Assignment -
Output every entry exactly, without any pictures.

--- Extracted data ---

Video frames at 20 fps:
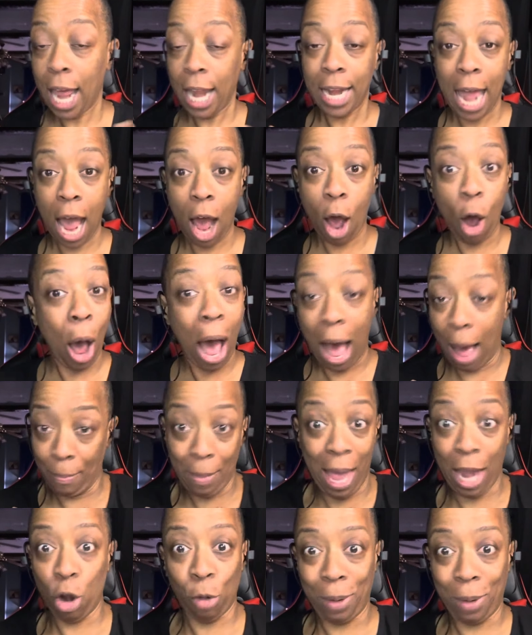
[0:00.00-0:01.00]
Now, I'm
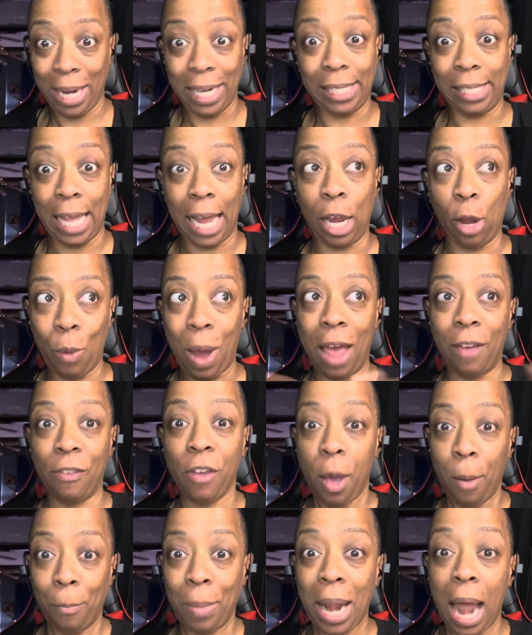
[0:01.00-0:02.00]
not nobody's 2nd wife,
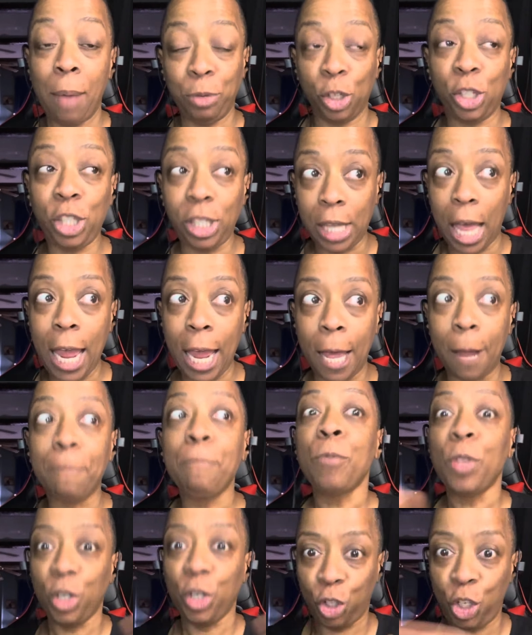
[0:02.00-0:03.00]
but I'm just saying
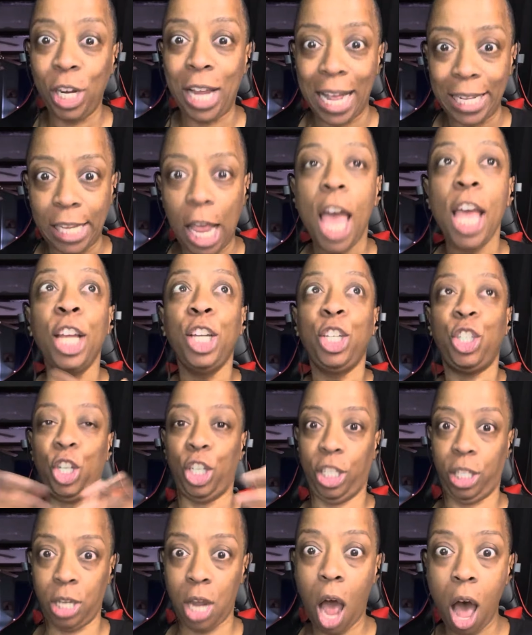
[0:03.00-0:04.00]

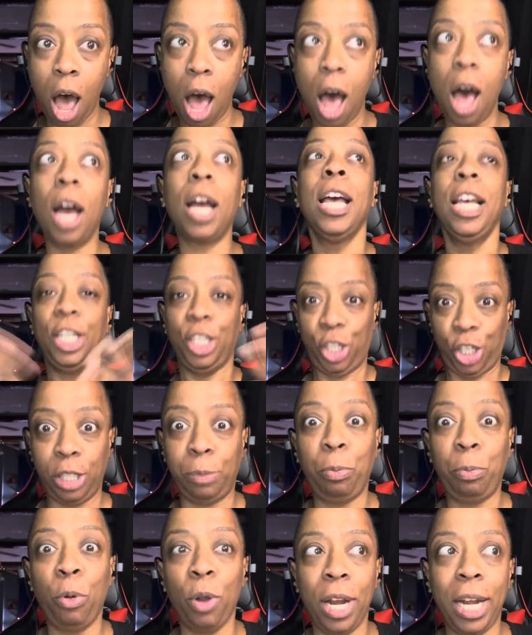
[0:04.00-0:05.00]
she's young, she's
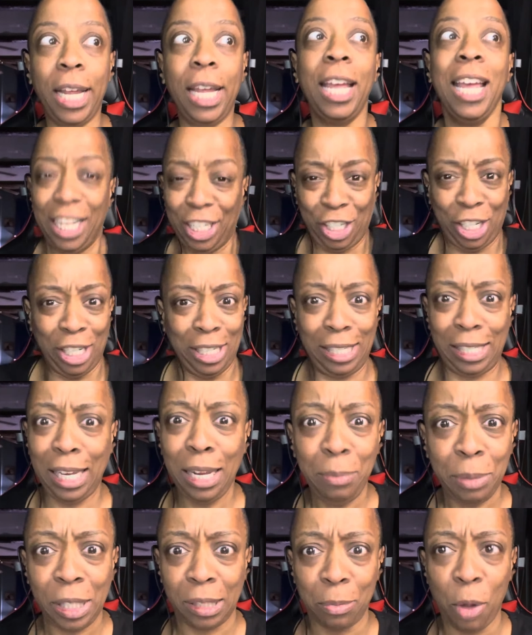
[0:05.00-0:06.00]
pretty, she
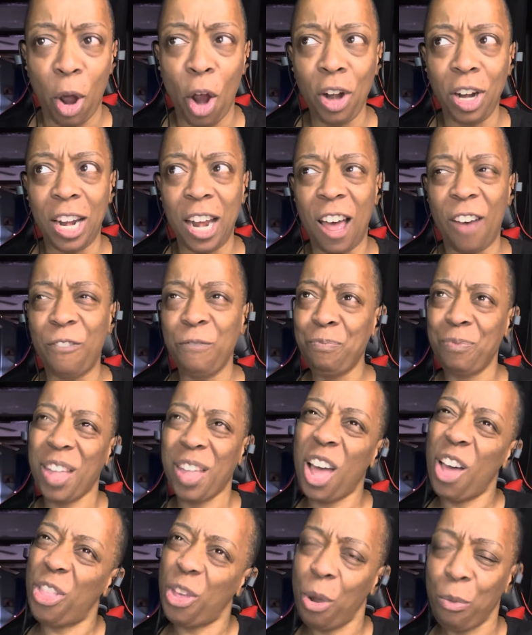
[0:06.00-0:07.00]
seems smart enough,
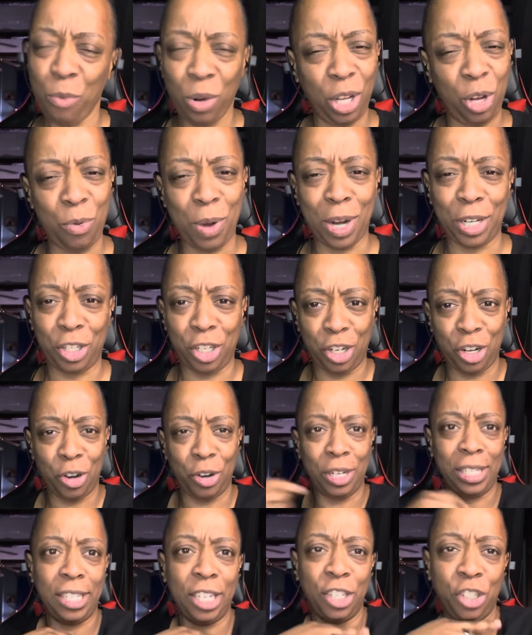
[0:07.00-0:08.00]
although I'm really questioning her
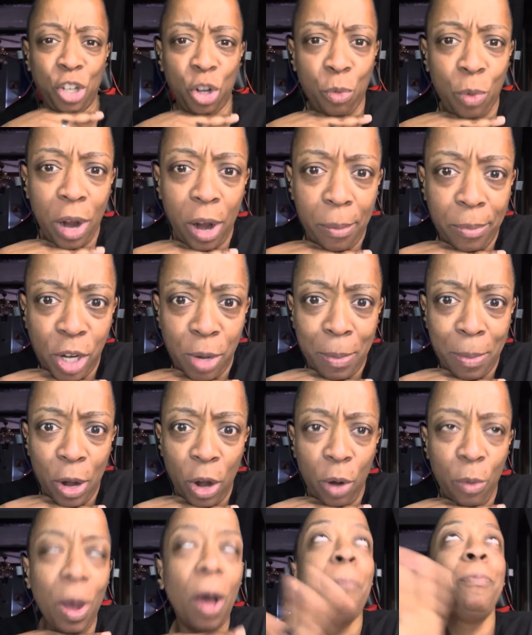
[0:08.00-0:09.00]
decision to marry Will.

---

Exercise answer -
Video frames at 20 fps:
[0:00.00-0:01.00]
Now, I'm
[0:01.00-0:02.00]
not nobody's 2nd wife,
[0:02.00-0:03.00]
but I'm just saying
[0:03.00-0:04.00]

[0:04.00-0:05.00]
she's young, she's
[0:05.00-0:06.00]
pretty, she
[0:06.00-0:07.00]
seems smart enough,
[0:07.00-0:08.00]
although I'm really questioning her
[0:08.00-0:09.00]
decision to marry Will.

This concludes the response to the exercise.